Bank of Ghana maintains policy rate at 17%

Business News of Tuesday, 25 September 2018

Source: citibusinessnews.com

2018-09-25

Ernest Addison  Governor of the Bank of Ghana, Dr. Ernest Addison

The Monetary Policy Committee (MPC)of the Bank of Ghana has maintained the policy rate at 17 percent after its 84th meeting.

This is the second consecutive time that the central bank has maintained the policy rate.

Speaking at a press conference, Dr. Addison explained that the decision to hold the figure at 17 percent is aimed at helping the country achieve its inflation target by end of year.

“Given these considerations and weighing the balance of risks the committee decided to keep the policy rate unchanged but will continue to monitor closely developments in the coming months and take the appropriate policy actions to address any potential threats to the inflation outlook”, he said.

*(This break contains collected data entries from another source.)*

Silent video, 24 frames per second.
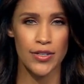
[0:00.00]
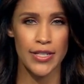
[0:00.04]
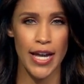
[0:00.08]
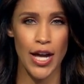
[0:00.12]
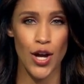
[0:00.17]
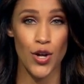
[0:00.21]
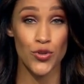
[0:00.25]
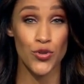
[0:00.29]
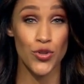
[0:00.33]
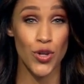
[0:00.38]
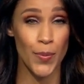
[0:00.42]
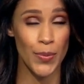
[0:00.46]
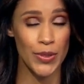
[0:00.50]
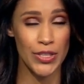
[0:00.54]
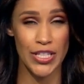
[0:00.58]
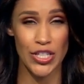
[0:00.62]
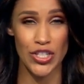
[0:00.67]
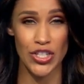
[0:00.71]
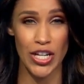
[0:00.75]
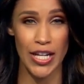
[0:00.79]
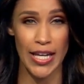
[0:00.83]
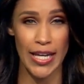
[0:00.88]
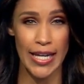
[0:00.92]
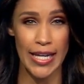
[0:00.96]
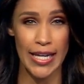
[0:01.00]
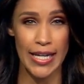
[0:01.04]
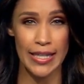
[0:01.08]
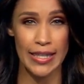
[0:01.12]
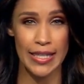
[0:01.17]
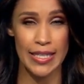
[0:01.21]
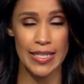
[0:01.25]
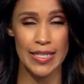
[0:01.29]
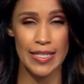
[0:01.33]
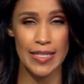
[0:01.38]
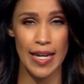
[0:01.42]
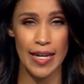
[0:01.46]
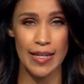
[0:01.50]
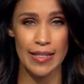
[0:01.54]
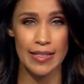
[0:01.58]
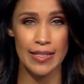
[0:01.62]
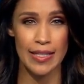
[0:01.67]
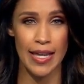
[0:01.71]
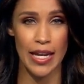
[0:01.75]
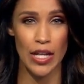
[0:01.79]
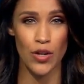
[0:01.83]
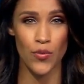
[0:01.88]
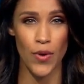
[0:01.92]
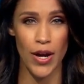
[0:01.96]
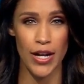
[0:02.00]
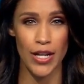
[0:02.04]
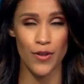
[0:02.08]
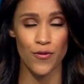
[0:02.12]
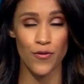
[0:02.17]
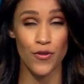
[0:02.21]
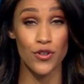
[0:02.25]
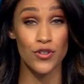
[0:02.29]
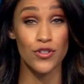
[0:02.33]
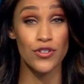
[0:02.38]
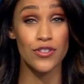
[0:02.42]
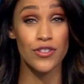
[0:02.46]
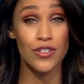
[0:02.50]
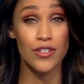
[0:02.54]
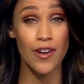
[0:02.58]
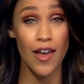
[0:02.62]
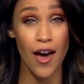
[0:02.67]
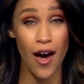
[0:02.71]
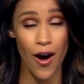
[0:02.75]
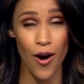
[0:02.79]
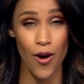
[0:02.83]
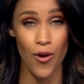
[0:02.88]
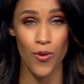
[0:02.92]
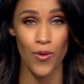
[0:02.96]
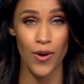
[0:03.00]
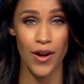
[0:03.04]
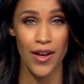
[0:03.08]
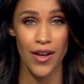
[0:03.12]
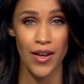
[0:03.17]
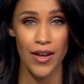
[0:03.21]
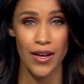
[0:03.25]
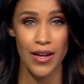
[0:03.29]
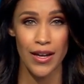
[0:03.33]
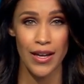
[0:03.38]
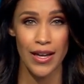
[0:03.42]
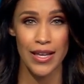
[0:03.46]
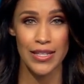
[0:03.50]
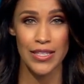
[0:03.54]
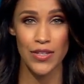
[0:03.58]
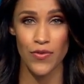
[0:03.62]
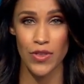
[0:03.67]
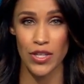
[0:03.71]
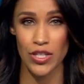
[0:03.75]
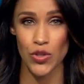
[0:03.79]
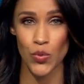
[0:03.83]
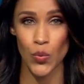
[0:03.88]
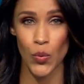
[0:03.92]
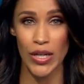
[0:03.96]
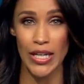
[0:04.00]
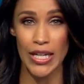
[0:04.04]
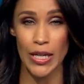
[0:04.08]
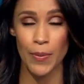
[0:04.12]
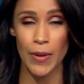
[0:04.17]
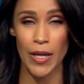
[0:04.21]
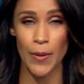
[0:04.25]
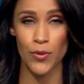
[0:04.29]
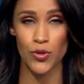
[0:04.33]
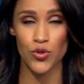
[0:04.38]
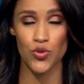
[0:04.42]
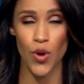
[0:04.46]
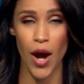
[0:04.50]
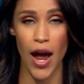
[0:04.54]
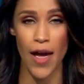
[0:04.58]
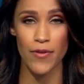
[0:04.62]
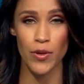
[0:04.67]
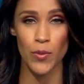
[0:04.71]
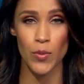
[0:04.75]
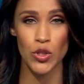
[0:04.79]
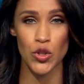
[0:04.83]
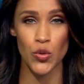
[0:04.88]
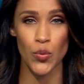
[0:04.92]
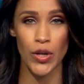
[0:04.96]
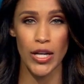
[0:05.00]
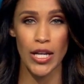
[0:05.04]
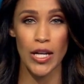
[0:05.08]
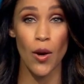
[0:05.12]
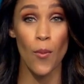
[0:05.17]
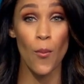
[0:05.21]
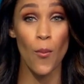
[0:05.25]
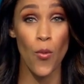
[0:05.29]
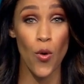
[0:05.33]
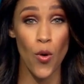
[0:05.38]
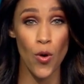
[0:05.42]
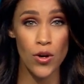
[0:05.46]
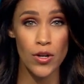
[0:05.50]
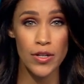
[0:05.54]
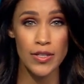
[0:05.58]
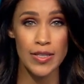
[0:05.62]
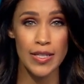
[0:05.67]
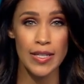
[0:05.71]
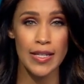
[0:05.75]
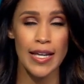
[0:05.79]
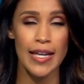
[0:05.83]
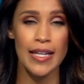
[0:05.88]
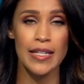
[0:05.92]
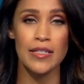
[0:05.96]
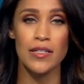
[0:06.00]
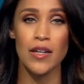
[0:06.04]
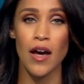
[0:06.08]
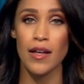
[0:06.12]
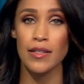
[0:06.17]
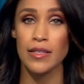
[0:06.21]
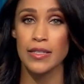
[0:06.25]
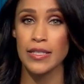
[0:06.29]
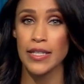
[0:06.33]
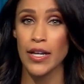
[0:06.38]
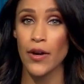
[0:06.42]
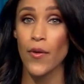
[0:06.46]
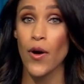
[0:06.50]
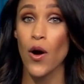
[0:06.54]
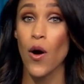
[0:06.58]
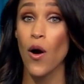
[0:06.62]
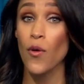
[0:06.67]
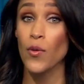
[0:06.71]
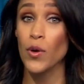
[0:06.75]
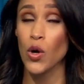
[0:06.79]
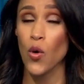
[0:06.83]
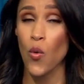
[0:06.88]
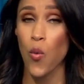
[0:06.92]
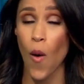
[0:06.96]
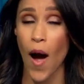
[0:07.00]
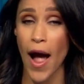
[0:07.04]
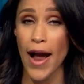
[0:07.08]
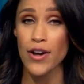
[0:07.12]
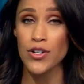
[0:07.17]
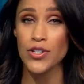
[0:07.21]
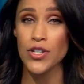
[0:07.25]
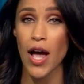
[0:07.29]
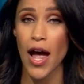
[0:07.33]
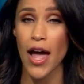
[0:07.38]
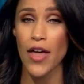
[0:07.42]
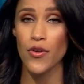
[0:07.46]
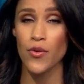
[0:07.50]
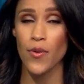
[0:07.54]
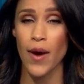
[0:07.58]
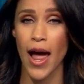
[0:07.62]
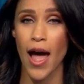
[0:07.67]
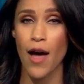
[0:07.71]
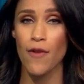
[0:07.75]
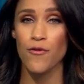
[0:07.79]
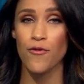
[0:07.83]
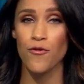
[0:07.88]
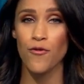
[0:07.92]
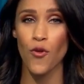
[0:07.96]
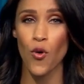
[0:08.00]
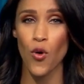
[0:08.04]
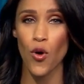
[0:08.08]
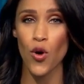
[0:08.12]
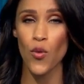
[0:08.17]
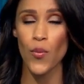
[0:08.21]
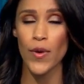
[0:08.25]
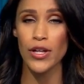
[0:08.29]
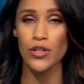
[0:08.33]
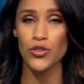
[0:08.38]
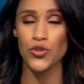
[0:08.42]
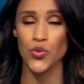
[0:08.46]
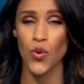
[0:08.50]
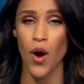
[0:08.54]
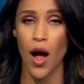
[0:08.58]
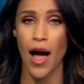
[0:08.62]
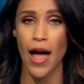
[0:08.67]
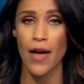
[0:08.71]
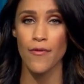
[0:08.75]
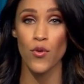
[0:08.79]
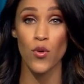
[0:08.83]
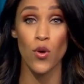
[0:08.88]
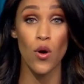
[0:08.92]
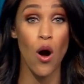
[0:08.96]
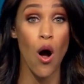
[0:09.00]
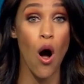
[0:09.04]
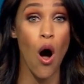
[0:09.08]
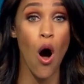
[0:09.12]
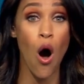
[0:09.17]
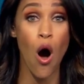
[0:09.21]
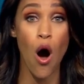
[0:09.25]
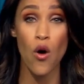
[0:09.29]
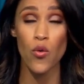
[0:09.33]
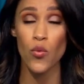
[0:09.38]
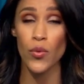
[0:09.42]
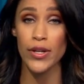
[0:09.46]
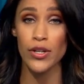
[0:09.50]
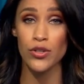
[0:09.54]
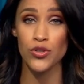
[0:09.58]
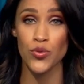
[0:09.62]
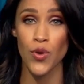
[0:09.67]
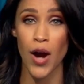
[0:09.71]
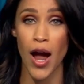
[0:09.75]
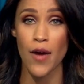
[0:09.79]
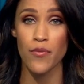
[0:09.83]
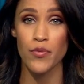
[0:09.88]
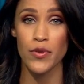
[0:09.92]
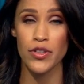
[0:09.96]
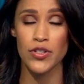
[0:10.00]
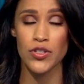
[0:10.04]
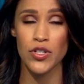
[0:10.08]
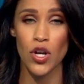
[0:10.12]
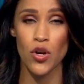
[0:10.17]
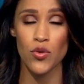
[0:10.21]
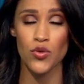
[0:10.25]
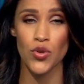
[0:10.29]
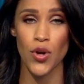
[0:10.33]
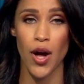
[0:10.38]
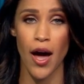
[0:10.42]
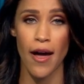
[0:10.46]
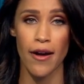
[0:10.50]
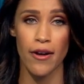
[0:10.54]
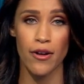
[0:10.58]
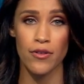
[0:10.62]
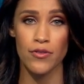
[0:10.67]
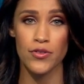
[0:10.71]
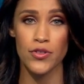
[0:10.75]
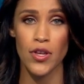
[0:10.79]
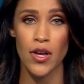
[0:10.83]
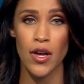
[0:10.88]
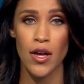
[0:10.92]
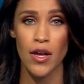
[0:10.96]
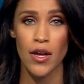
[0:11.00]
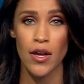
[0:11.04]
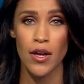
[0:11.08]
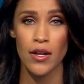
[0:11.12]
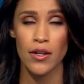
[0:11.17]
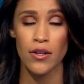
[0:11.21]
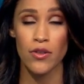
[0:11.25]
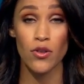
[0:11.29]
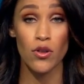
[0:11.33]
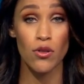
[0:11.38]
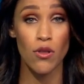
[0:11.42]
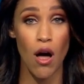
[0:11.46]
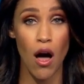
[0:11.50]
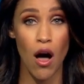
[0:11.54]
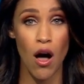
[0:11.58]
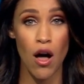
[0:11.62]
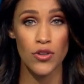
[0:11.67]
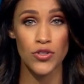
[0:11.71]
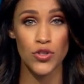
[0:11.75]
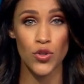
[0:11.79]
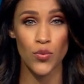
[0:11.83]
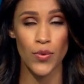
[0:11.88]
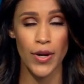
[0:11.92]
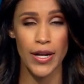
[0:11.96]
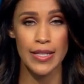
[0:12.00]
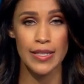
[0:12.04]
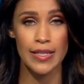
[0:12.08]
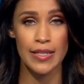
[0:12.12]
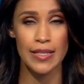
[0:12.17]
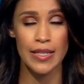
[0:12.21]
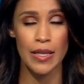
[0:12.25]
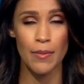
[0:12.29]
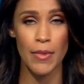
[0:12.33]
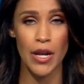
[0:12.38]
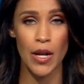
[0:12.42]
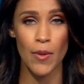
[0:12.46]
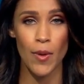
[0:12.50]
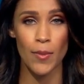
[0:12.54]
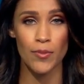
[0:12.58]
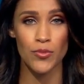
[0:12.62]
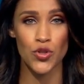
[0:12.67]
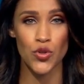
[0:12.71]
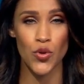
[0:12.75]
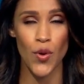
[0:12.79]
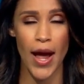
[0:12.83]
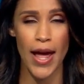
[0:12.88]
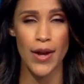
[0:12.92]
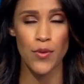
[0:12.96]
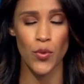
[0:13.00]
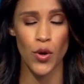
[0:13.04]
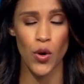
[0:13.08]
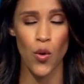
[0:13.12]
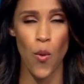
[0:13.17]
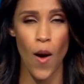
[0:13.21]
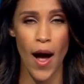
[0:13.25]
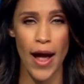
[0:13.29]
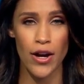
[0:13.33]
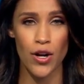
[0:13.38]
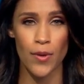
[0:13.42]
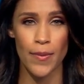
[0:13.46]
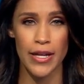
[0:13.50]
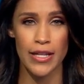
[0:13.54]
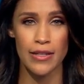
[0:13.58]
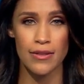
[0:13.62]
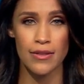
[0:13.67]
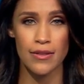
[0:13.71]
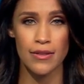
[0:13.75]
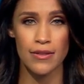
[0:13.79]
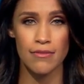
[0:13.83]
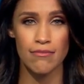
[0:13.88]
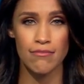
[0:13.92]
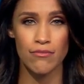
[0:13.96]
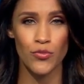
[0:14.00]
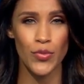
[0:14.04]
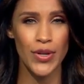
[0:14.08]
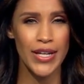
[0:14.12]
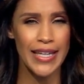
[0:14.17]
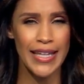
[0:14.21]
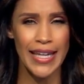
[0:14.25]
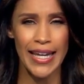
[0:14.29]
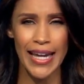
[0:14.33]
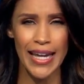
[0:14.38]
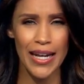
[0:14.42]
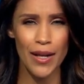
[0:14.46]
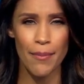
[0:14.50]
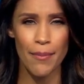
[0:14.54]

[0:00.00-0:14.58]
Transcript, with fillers: down triple digit heat, the state is getting ready for snow. As of this week, people driving between Morrison and Dotsero are required to either have four wheel drive or all wheel drive with snow tires. Now, the law also raises the minimum tread requirements. We can't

“The most recent forecasts, at this MPC round show some marginal elevation of the disinflation path taking into account the possible second round effects of the recent increases in petroleum prices, exchange rate depreciation, effects of recent increases in taxes, pick up in global inflation as well as the effects of the tight global financing conditions,” he added.

Responding to a question why the bank of Ghana did not increase the rate to help control the recent cedi depreciation, Dr. Addison stated that the focus of the central bank is inflation targeting and not exchange rate targeting.

Assuring that the cedi will stabilize, Dr. Addison pointed out that adequate measures have been put in place to stabilize the local currency.

“The outlook is for continued relatively stable macroeconomic conditions. The recently signed cocoa syndication loan of US$1.3 billion should bring in additional foreign exchange to further boost our international reserves and provide some cushion against any further pressures,” he stressed.

Dr. Addison was optimistic Ghana will also benefit from the recent sovereign credit rate upgrade by Standard and Poor’s which should lead to a reduction in Ghana’s sovereign risk premium, reduce the cost of borrowing and minimize rollover risks.